-- INPUT FOR THIS TASK follows --
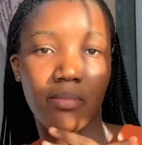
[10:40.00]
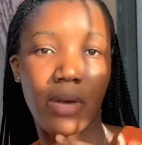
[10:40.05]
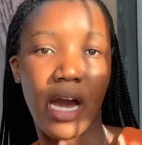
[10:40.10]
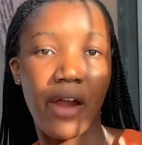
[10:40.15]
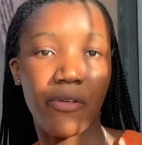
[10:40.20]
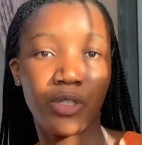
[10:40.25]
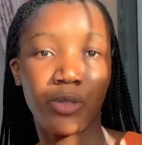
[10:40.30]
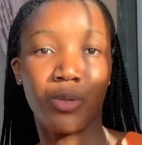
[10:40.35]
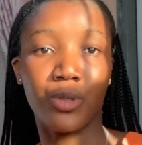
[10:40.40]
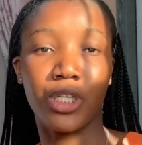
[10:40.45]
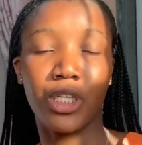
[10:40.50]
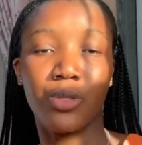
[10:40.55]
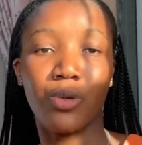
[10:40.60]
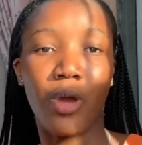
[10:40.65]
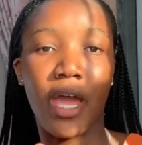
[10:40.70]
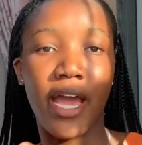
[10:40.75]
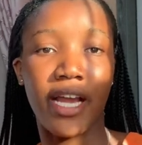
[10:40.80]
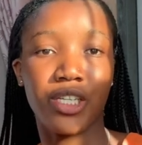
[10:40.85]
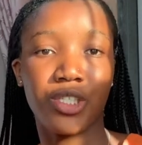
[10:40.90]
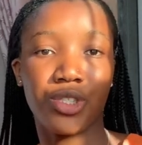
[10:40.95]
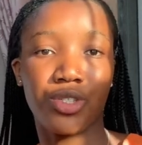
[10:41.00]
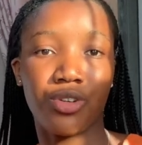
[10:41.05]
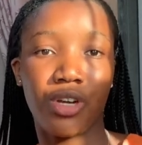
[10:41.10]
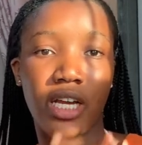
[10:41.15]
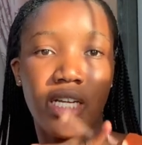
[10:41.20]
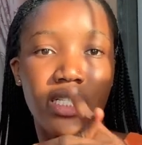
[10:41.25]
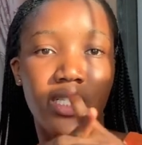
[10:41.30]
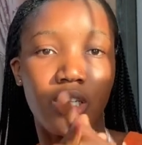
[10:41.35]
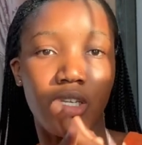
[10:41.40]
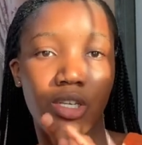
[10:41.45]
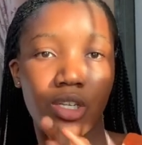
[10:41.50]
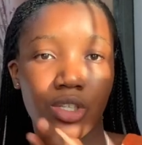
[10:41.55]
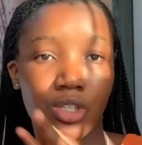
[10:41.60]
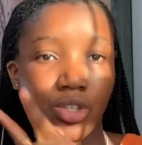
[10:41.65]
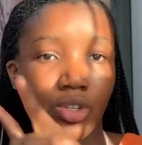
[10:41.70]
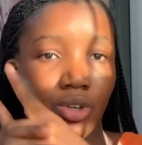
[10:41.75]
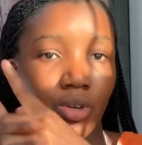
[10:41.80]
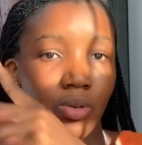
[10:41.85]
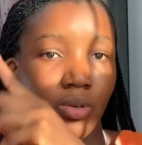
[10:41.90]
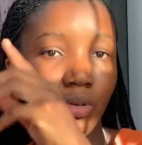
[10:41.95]
Irish potato extract
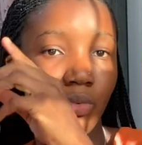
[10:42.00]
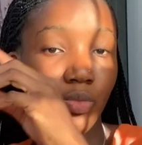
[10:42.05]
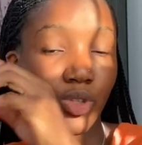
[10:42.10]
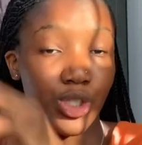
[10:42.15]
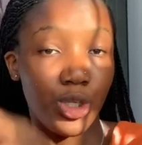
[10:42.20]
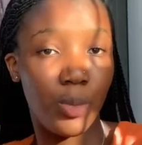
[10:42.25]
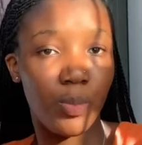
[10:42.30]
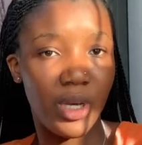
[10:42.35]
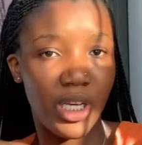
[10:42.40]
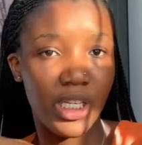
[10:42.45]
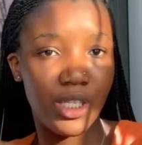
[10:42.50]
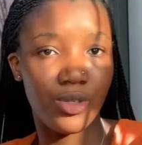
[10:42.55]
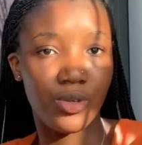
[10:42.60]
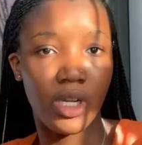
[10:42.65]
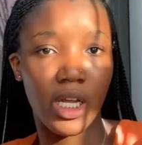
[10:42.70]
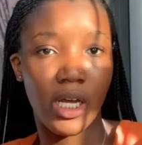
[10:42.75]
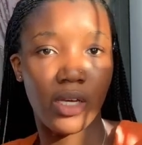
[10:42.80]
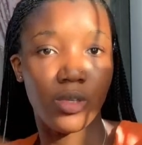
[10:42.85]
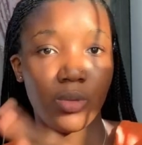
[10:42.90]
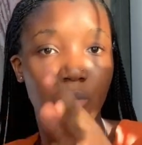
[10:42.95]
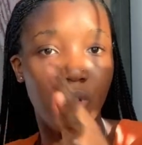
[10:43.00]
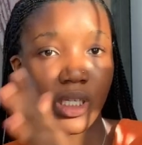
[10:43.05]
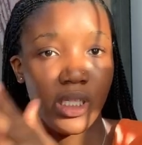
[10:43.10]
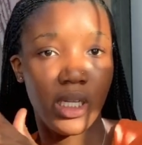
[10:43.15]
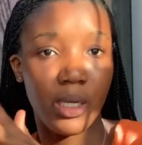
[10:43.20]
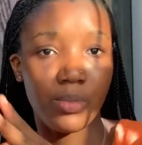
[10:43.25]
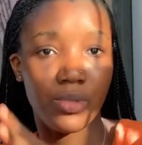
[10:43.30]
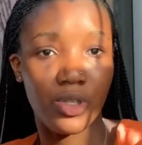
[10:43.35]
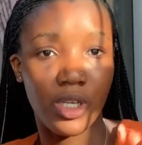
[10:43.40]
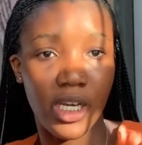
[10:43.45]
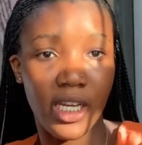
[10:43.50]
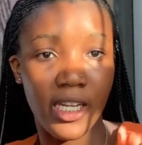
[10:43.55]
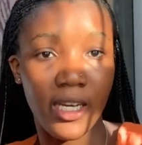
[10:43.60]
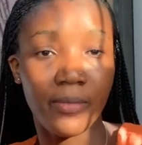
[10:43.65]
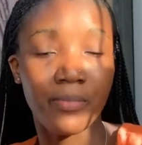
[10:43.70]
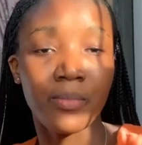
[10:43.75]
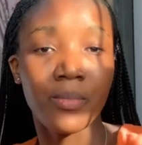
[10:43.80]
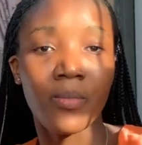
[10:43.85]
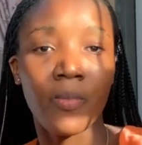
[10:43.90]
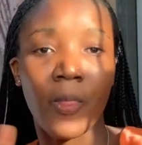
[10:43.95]
with your baking soda. You mix them together.
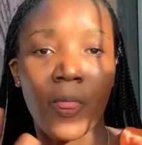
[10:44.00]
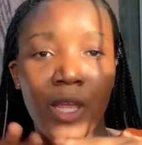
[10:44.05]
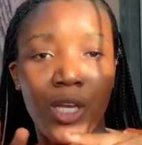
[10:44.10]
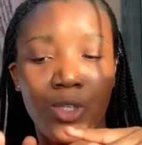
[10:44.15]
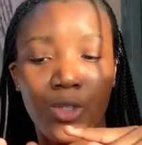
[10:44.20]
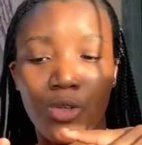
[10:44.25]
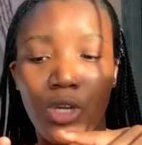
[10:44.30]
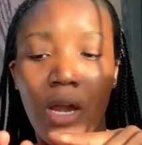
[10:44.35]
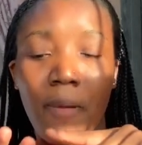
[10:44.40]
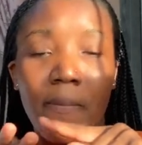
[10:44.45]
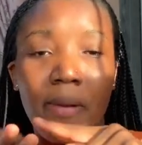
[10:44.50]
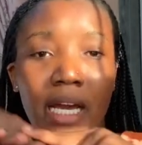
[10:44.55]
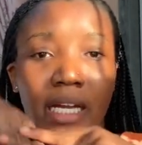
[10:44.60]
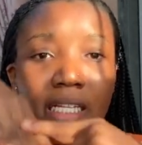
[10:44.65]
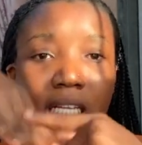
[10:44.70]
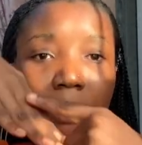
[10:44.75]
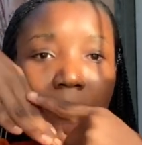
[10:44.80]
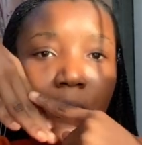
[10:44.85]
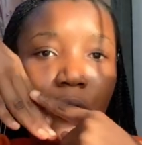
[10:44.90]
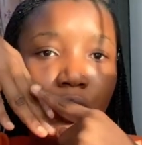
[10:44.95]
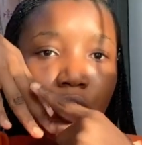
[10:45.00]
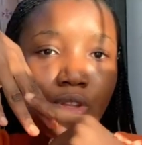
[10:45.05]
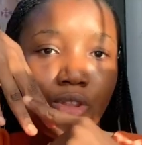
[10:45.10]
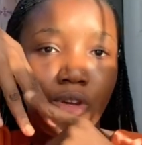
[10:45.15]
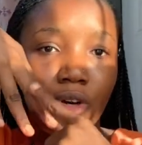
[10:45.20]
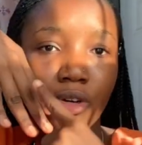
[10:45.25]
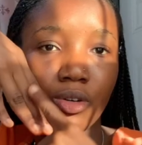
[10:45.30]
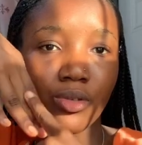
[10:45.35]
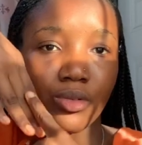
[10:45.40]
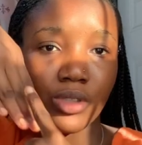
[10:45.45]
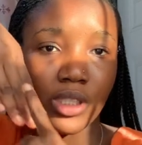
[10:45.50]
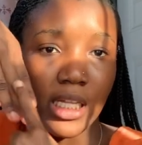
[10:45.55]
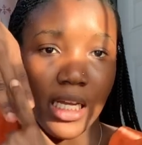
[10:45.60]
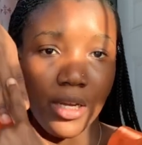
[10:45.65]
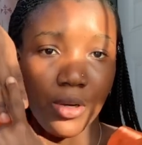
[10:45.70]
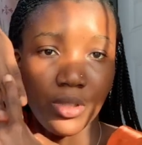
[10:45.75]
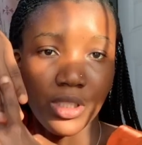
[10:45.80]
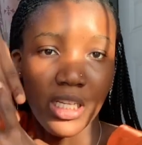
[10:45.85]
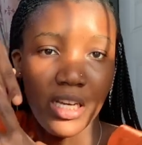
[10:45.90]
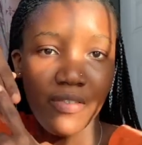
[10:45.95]
So you apply them on your knuckles,
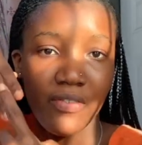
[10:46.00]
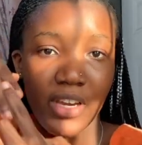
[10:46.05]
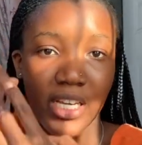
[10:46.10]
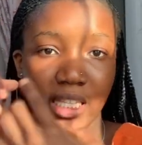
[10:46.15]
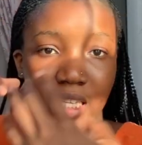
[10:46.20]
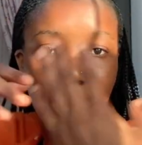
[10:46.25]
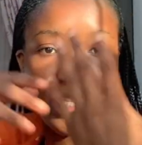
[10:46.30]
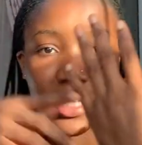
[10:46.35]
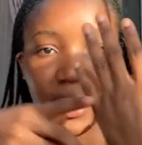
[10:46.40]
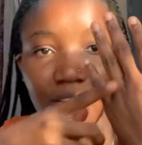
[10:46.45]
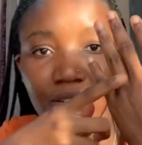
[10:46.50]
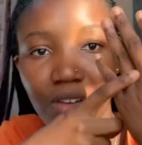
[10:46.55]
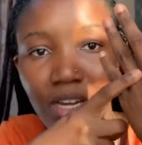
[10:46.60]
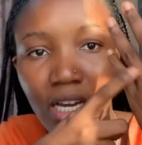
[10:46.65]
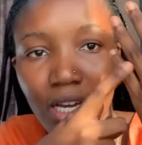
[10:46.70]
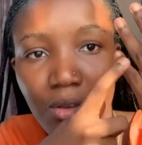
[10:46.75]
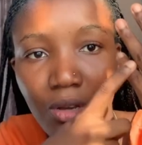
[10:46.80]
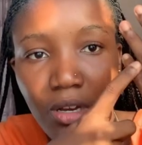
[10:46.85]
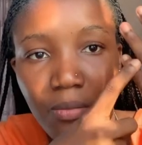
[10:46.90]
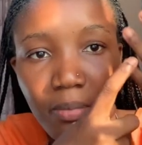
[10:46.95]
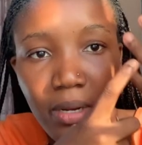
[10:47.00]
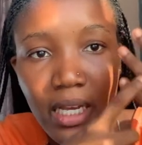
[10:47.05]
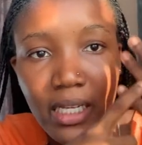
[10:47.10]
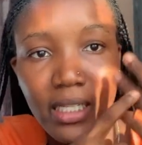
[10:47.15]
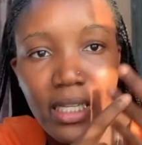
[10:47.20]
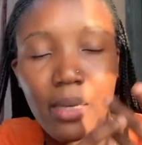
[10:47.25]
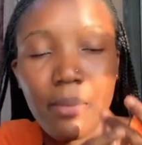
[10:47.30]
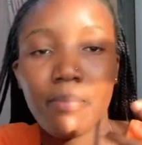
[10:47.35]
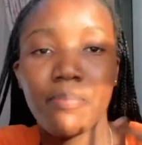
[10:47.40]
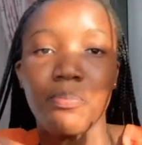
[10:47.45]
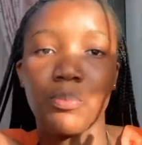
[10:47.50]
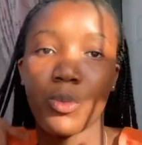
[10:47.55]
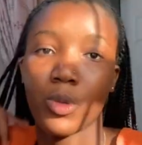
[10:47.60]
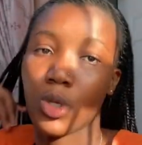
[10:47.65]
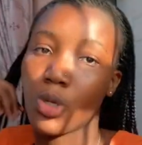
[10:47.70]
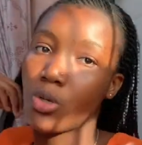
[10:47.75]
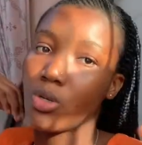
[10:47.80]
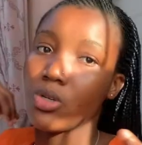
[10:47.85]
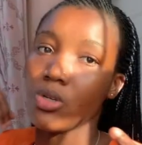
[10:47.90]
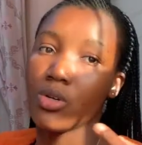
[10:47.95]
like on the affected area. You apply them
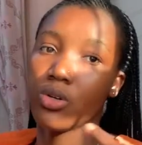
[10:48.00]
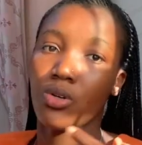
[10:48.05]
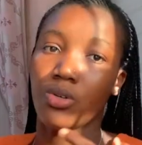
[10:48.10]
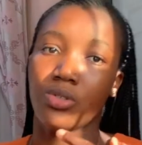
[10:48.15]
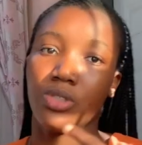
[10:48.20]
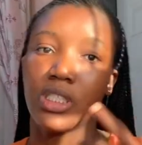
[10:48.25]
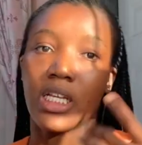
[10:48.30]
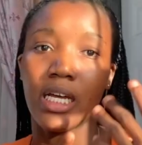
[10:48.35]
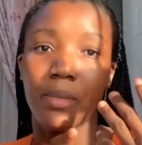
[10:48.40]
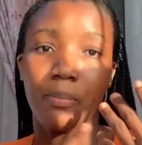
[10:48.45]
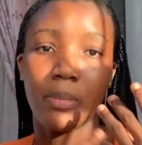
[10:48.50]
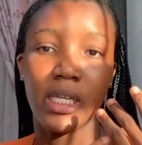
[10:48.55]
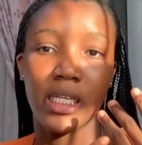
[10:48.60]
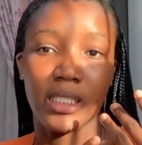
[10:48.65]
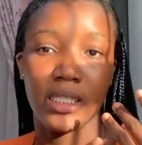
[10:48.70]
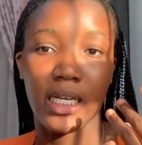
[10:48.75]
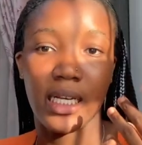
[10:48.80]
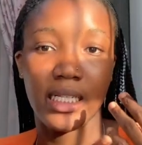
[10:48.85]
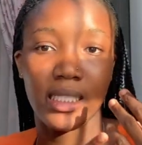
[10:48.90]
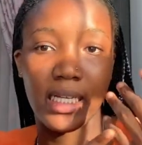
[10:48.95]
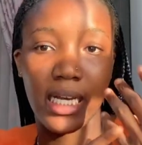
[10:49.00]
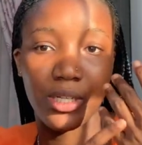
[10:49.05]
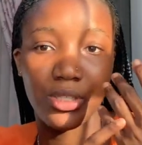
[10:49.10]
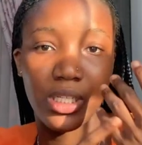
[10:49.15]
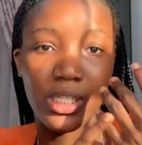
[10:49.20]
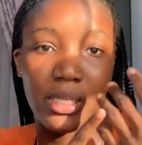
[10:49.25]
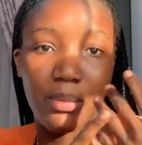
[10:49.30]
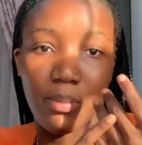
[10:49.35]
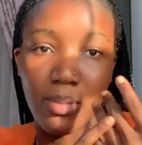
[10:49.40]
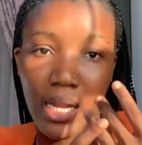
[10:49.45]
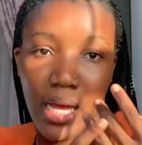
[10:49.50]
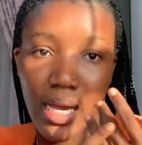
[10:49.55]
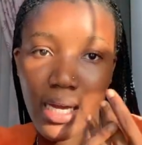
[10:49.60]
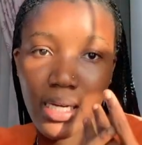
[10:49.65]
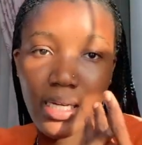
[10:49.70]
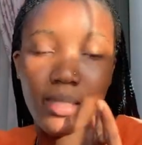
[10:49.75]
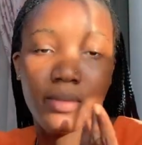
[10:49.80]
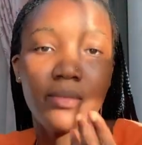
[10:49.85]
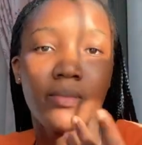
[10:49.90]
on that place that is actually black.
-- INPUT FOR THIS TASK concluded --
_PROBLEM DESCRIPTION_
Without including any picture, set down every line above exactly as it stands.

_OUTPUT BELOW_
[10:40.00]
[10:40.05]
[10:40.10]
[10:40.15]
[10:40.20]
[10:40.25]
[10:40.30]
[10:40.35]
[10:40.40]
[10:40.45]
[10:40.50]
[10:40.55]
[10:40.60]
[10:40.65]
[10:40.70]
[10:40.75]
[10:40.80]
[10:40.85]
[10:40.90]
[10:40.95]
[10:41.00]
[10:41.05]
[10:41.10]
[10:41.15]
[10:41.20]
[10:41.25]
[10:41.30]
[10:41.35]
[10:41.40]
[10:41.45]
[10:41.50]
[10:41.55]
[10:41.60]
[10:41.65]
[10:41.70]
[10:41.75]
[10:41.80]
[10:41.85]
[10:41.90]
[10:41.95]
Irish potato extract
[10:42.00]
[10:42.05]
[10:42.10]
[10:42.15]
[10:42.20]
[10:42.25]
[10:42.30]
[10:42.35]
[10:42.40]
[10:42.45]
[10:42.50]
[10:42.55]
[10:42.60]
[10:42.65]
[10:42.70]
[10:42.75]
[10:42.80]
[10:42.85]
[10:42.90]
[10:42.95]
[10:43.00]
[10:43.05]
[10:43.10]
[10:43.15]
[10:43.20]
[10:43.25]
[10:43.30]
[10:43.35]
[10:43.40]
[10:43.45]
[10:43.50]
[10:43.55]
[10:43.60]
[10:43.65]
[10:43.70]
[10:43.75]
[10:43.80]
[10:43.85]
[10:43.90]
[10:43.95]
with your baking soda. You mix them together.
[10:44.00]
[10:44.05]
[10:44.10]
[10:44.15]
[10:44.20]
[10:44.25]
[10:44.30]
[10:44.35]
[10:44.40]
[10:44.45]
[10:44.50]
[10:44.55]
[10:44.60]
[10:44.65]
[10:44.70]
[10:44.75]
[10:44.80]
[10:44.85]
[10:44.90]
[10:44.95]
[10:45.00]
[10:45.05]
[10:45.10]
[10:45.15]
[10:45.20]
[10:45.25]
[10:45.30]
[10:45.35]
[10:45.40]
[10:45.45]
[10:45.50]
[10:45.55]
[10:45.60]
[10:45.65]
[10:45.70]
[10:45.75]
[10:45.80]
[10:45.85]
[10:45.90]
[10:45.95]
So you apply them on your knuckles,
[10:46.00]
[10:46.05]
[10:46.10]
[10:46.15]
[10:46.20]
[10:46.25]
[10:46.30]
[10:46.35]
[10:46.40]
[10:46.45]
[10:46.50]
[10:46.55]
[10:46.60]
[10:46.65]
[10:46.70]
[10:46.75]
[10:46.80]
[10:46.85]
[10:46.90]
[10:46.95]
[10:47.00]
[10:47.05]
[10:47.10]
[10:47.15]
[10:47.20]
[10:47.25]
[10:47.30]
[10:47.35]
[10:47.40]
[10:47.45]
[10:47.50]
[10:47.55]
[10:47.60]
[10:47.65]
[10:47.70]
[10:47.75]
[10:47.80]
[10:47.85]
[10:47.90]
[10:47.95]
like on the affected area. You apply them
[10:48.00]
[10:48.05]
[10:48.10]
[10:48.15]
[10:48.20]
[10:48.25]
[10:48.30]
[10:48.35]
[10:48.40]
[10:48.45]
[10:48.50]
[10:48.55]
[10:48.60]
[10:48.65]
[10:48.70]
[10:48.75]
[10:48.80]
[10:48.85]
[10:48.90]
[10:48.95]
[10:49.00]
[10:49.05]
[10:49.10]
[10:49.15]
[10:49.20]
[10:49.25]
[10:49.30]
[10:49.35]
[10:49.40]
[10:49.45]
[10:49.50]
[10:49.55]
[10:49.60]
[10:49.65]
[10:49.70]
[10:49.75]
[10:49.80]
[10:49.85]
[10:49.90]
on that place that is actually black.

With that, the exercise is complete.